2. High electron-correlation materials

  • Superconductivity, magnetism, multiferroic materials
  • Synthesis and characterizations of metastable high electron-correlation materials under high-pressure conditions (piston-cylinder, multi-anvil, hydrothermal)
  • Model systems for studying ordering mechanisms (charge, orbital, spin)
  • Structure-property correlation

3. Nanodiagnostics techniques

  • Development of analytical, imaging, lithographic and manipulation diagnostic methodologies for nanoscale study of structural, optical, transport, magnetic and chemical properties of materials for applications in nanoscience

4. Nanostructured materials

  • Hybrid organic-inorganic nanostructured materials: preparation, study and functionalization. Optimization of functional properties through fabrication and characterization of prototype test devices
  • Growth of self-organized one-dimensional nanoscale structures for (bio-) sensor, photovoltaic, optoelectronic, nano-electronic applications: metal oxide nanostructures, silicon carbide nanowires. Morphological, chemical, structural, magnetic, optical and electrical characterization
  • Carbon-based nanostructured materials: nanotubes, fullerenes and graphenes

5. Innovative photovoltaic devices

  • Devices obtained by epitaxial growth and thin-film deposition techniques: epitaxial growth of crystalline germanium-based structures for thermo-photovoltaic generators and for high-efficiency multi-junction photovoltaic cells. Growth by pulsed electron beam deposition technique of CuGaInSe-based thin-film devices. Development of techniques based on photoluminescence and electron microscopy for measuring quantum efficiency, carrier lifetimes and surface recombination rate
  • Photovoltaic technologies in the field of distributed microgeneration
  • Dye-sensitized solar cells (DSSCs): Deposition techniques of nanostructured ceramic semiconductors on rigid and flexible substrates; new nanostructured materials for anodes, electrolytes, and cathodes; sealing systems

6. Massive crystals of semiconducting compounds (such as CdTe and CdZnTe)

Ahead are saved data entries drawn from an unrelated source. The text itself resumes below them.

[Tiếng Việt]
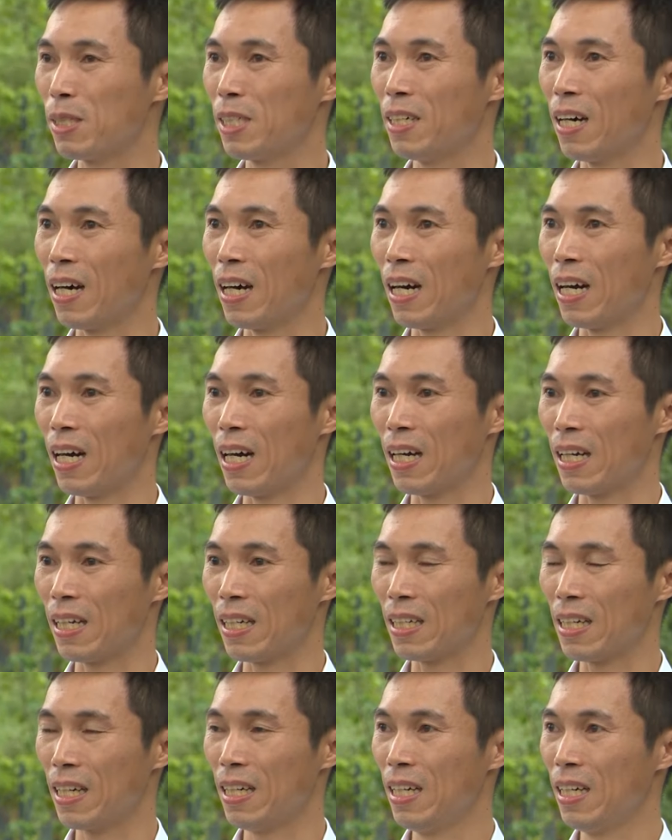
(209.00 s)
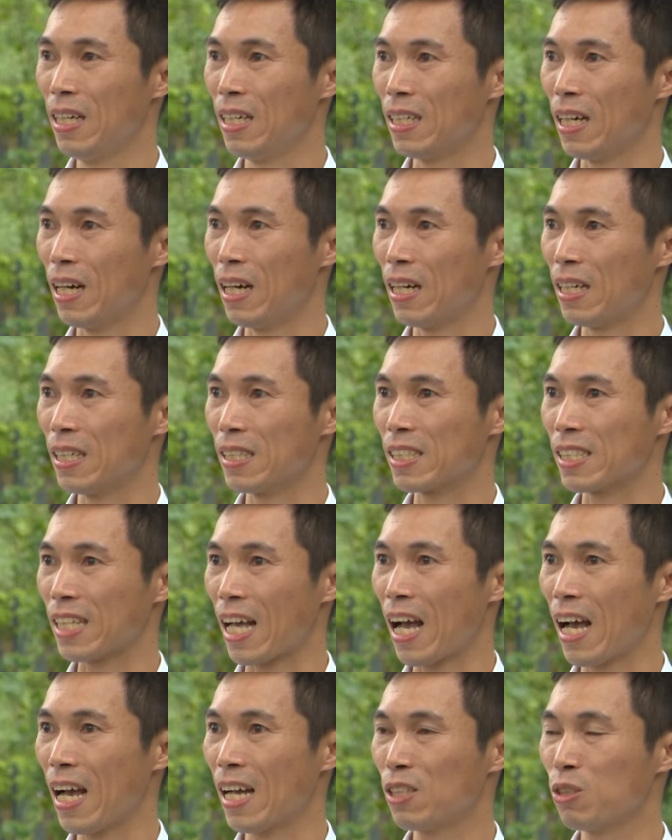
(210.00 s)
trường ở
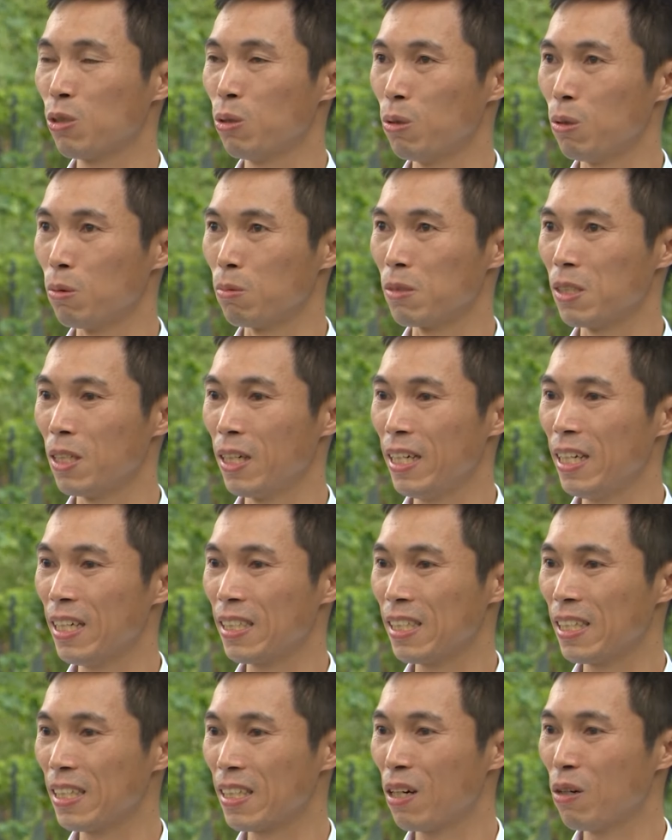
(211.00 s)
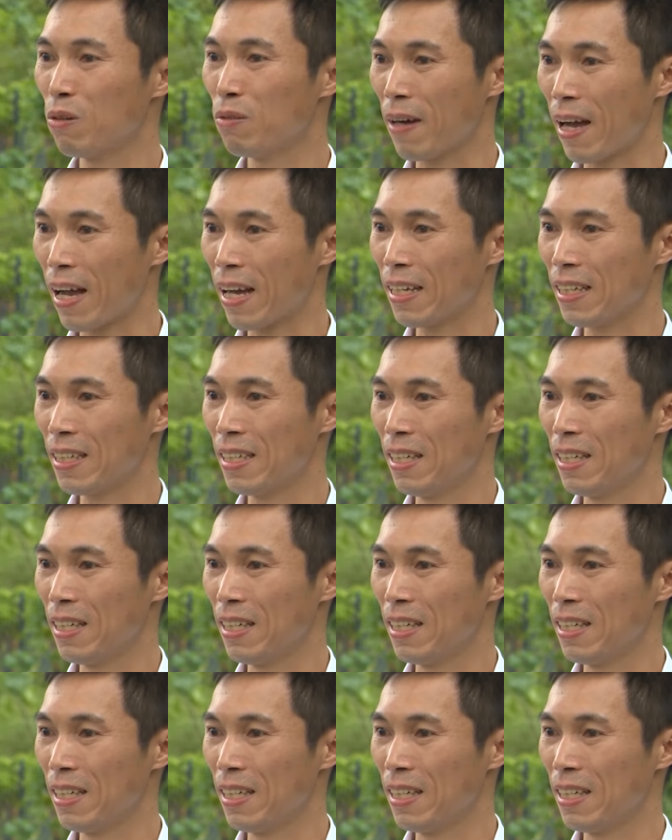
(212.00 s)
xã Chu Lùng dưới ở trên Khâu Vai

  • Growth and characterization of optical, electrical, and photoconductive properties
  • Study of electrical contact properties
  • Preparation and characterization of prototype devices, particularly for X-ray detection

7. Forbidden broadband semiconductors for photovoltaic, photoelectric, and power electronics applications

  • Epitaxial deposition (MOVPE) of semiconductor oxides (epsilon-Ga2O3) and doping methods (n-type)
  • Study of electrical contacts in as-grown and intentionally doped semiconductor oxides (epsilon-Ga2O3)
  • Study of optical properties, electrical and transport properties in as-grown and intentionally doped semiconducting oxides (epsilon-Ga2O3 type-n)
  • Study of 4H-SiC thin films, doped for ion implantation with p- and n-type conductivities, and junction devices
  • Tetrahedral coordination semiconductors for photovoltaic applications

8. Self-assembling polymers

  • Design and synthesis of reversible polymeric materials whose formation/fragmentation is activatable via bimodal coordination-type self-assembly (or H-bonding) and via host-guest interactions
  • Study of self-repairing properties of such compounds and the possibility of obtaining auxetic materials, i.e., materials that exhibit the property of lateral expansion under longitudinal stretching (negative Poisson's ratio)

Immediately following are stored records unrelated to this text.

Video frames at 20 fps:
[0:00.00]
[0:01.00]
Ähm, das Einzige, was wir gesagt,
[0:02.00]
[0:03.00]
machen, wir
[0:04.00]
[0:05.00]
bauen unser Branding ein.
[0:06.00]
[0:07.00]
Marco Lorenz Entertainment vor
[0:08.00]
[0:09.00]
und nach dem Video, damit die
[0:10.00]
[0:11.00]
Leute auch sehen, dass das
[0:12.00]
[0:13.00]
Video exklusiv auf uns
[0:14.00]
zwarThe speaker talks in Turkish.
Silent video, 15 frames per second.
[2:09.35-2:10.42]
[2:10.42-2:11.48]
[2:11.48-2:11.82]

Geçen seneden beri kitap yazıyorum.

9. Integrated sensors on silicon

  • Integrated sensors of chymoxaline/MOS cavitands on Si wafers for environmental monitoring of benzene
  • Molecular recognition fluorescent sensors for selective detection of alcohols in complex mixtures
  • Molecular printboards of phosphonate cavitands on Si for protein detection

10. New molecular materials supported (organic-inorganic hybrids) or self-assembled

  • Design, synthesis
  • study of properties as catalysts for eco-friendly synthetic processes or as supramolecular devices for applications in nanoscience and nano(bio)technologies

11. Functional molecular materials

  • Bistability and multistability phenomena in molecular materials: spectroscopic analysis and modeling of intra- and/or intermolecular charge transfer molecular systems. Electron-vibration interaction as a source of multistability. Phase transitions, phase coexistence, domains, metastability. Photoinduced phase transitions
  • Molecular materials for applications in photonics and electronics. Spectroscopic characterization and modeling of functional molecular materials. Supramolecular and surround interactions. Cooperative and collective phenomena
  • Electron (absorption and fluorescence) and vibrational (micro)IR and micro-Raman optical spectroscopy also at low temperature or in diamond anvil cell

12. Biomaterials

  • Design, synthesis, and characterization of powders and processes for the production of bioceramics and composite materials for the following applications: implants for bone, vascular, and soft organ regeneration; ceramics for prosthetics; hybrid nanocomposite materials for the regeneration of multifunctional anatomical regions; systems for drug delivery; biomorphic transformations; bone cements; antibacterial applications

13. Ceramic and composite materials for energy and the environment

  • Process design and optimization for solid oxide fuel cells (SOFCs) and solid oxide electrolyzer cells (SOECs)
  • High-temperature materials and membranes for carbon capture and gas separation (O2, CO2 and H2)
  • Piezoelectric and multiferroic systems for energy storage and sensing
  • Ultra-refractory solar absorbers for CSP plants.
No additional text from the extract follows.